*To do*
The entries contain pictures, which should not appear in the copy; everything else must be reproduced exactly.

○ ○ ○ ○ ○

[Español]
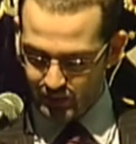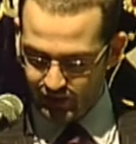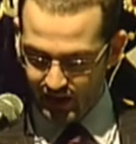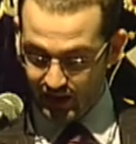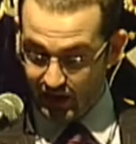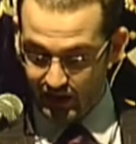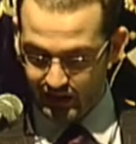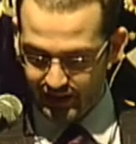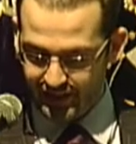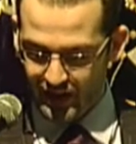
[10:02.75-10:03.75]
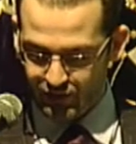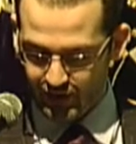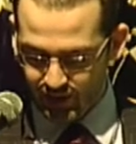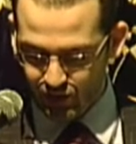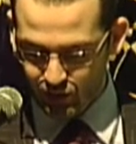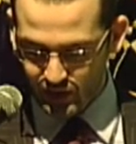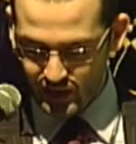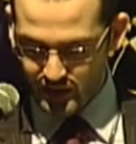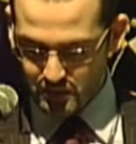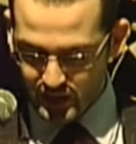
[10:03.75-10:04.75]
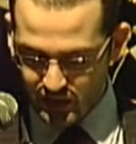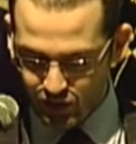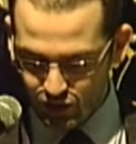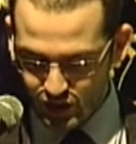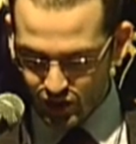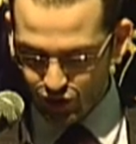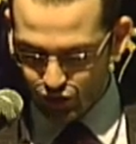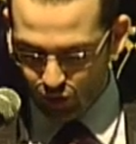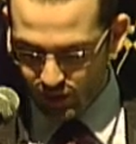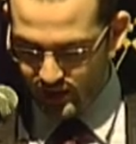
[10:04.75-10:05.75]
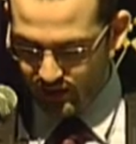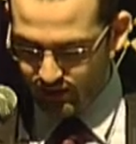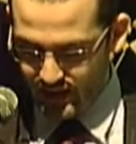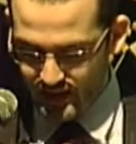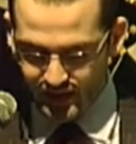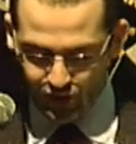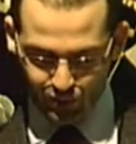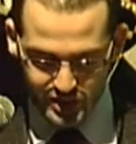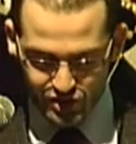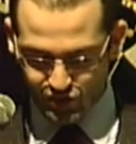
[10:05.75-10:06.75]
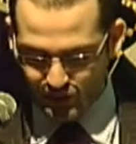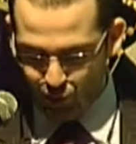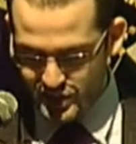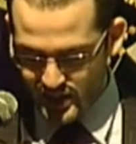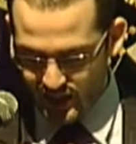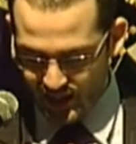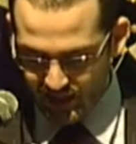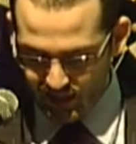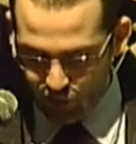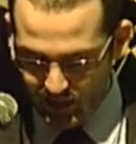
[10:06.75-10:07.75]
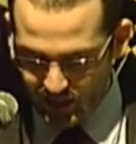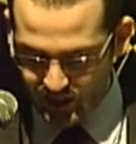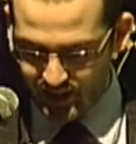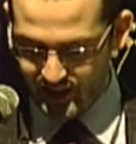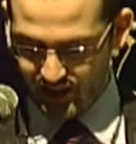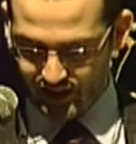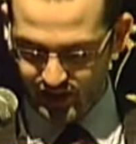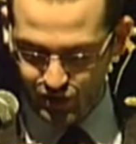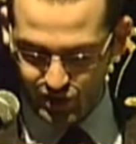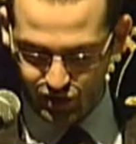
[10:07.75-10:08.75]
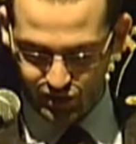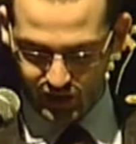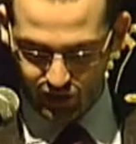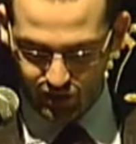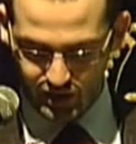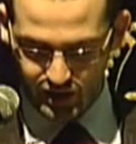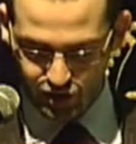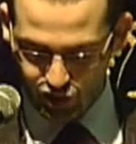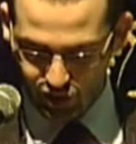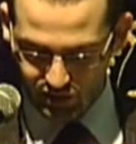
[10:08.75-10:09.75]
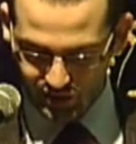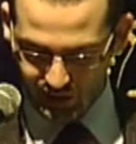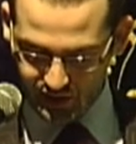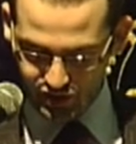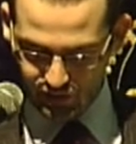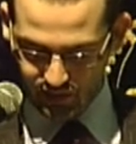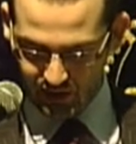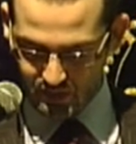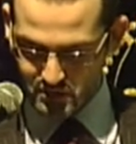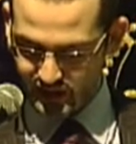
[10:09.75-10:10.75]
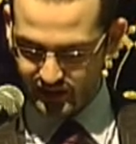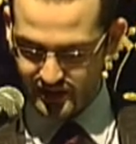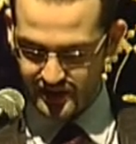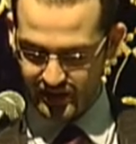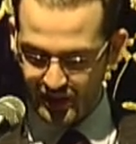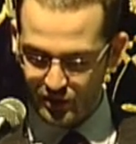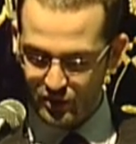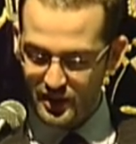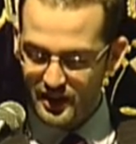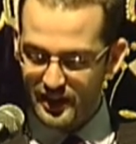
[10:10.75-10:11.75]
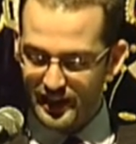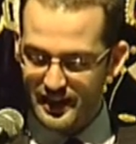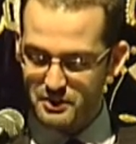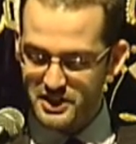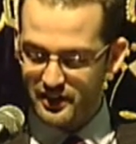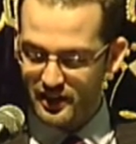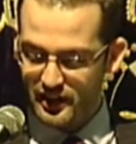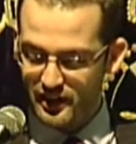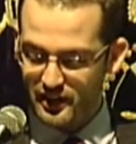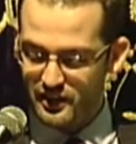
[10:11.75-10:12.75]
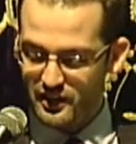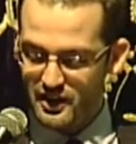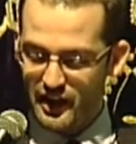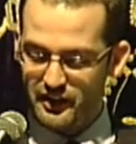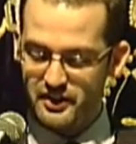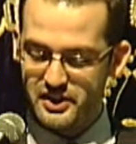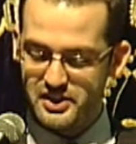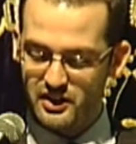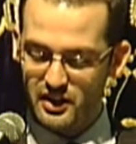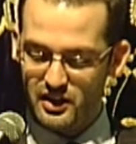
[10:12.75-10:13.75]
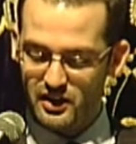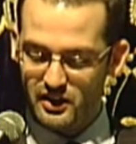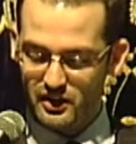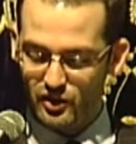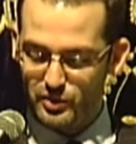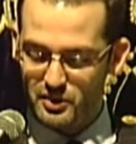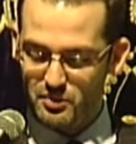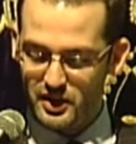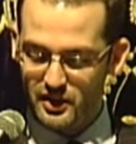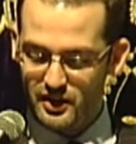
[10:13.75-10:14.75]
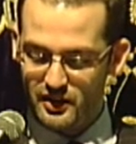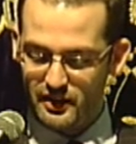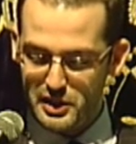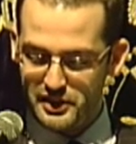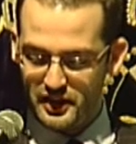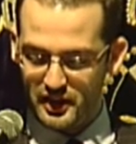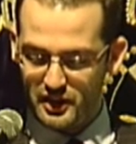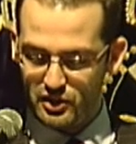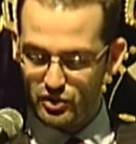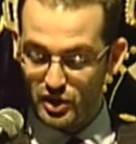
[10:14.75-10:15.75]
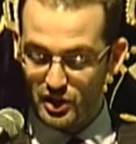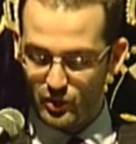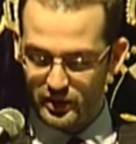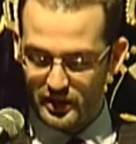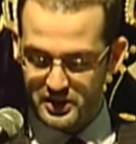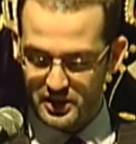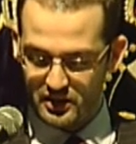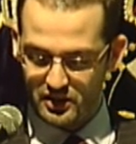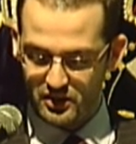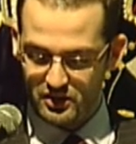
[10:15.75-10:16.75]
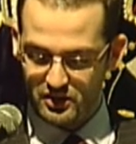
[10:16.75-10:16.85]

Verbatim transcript: que den a Fernando, mi hijo, todas las vacas en ovillos, en bueyes de arada, ovejas y carneros que yo tengo. Yo, el dicho Fernán Martín Sirgado, en la villa de Jerez, a 17 días de noviembre de 1357.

○ ○ ○ ○ ○

*Answer section*
[Español]
[10:02.75-10:03.75]
[10:03.75-10:04.75]
[10:04.75-10:05.75]
[10:05.75-10:06.75]
[10:06.75-10:07.75]
[10:07.75-10:08.75]
[10:08.75-10:09.75]
[10:09.75-10:10.75]
[10:10.75-10:11.75]
[10:11.75-10:12.75]
[10:12.75-10:13.75]
[10:13.75-10:14.75]
[10:14.75-10:15.75]
[10:15.75-10:16.75]
[10:16.75-10:16.85]

Verbatim transcript: que den a Fernando, mi hijo, todas las vacas en ovillos, en bueyes de arada, ovejas y carneros que yo tengo. Yo, el dicho Fernán Martín Sirgado, en la villa de Jerez, a 17 días de noviembre de 1357.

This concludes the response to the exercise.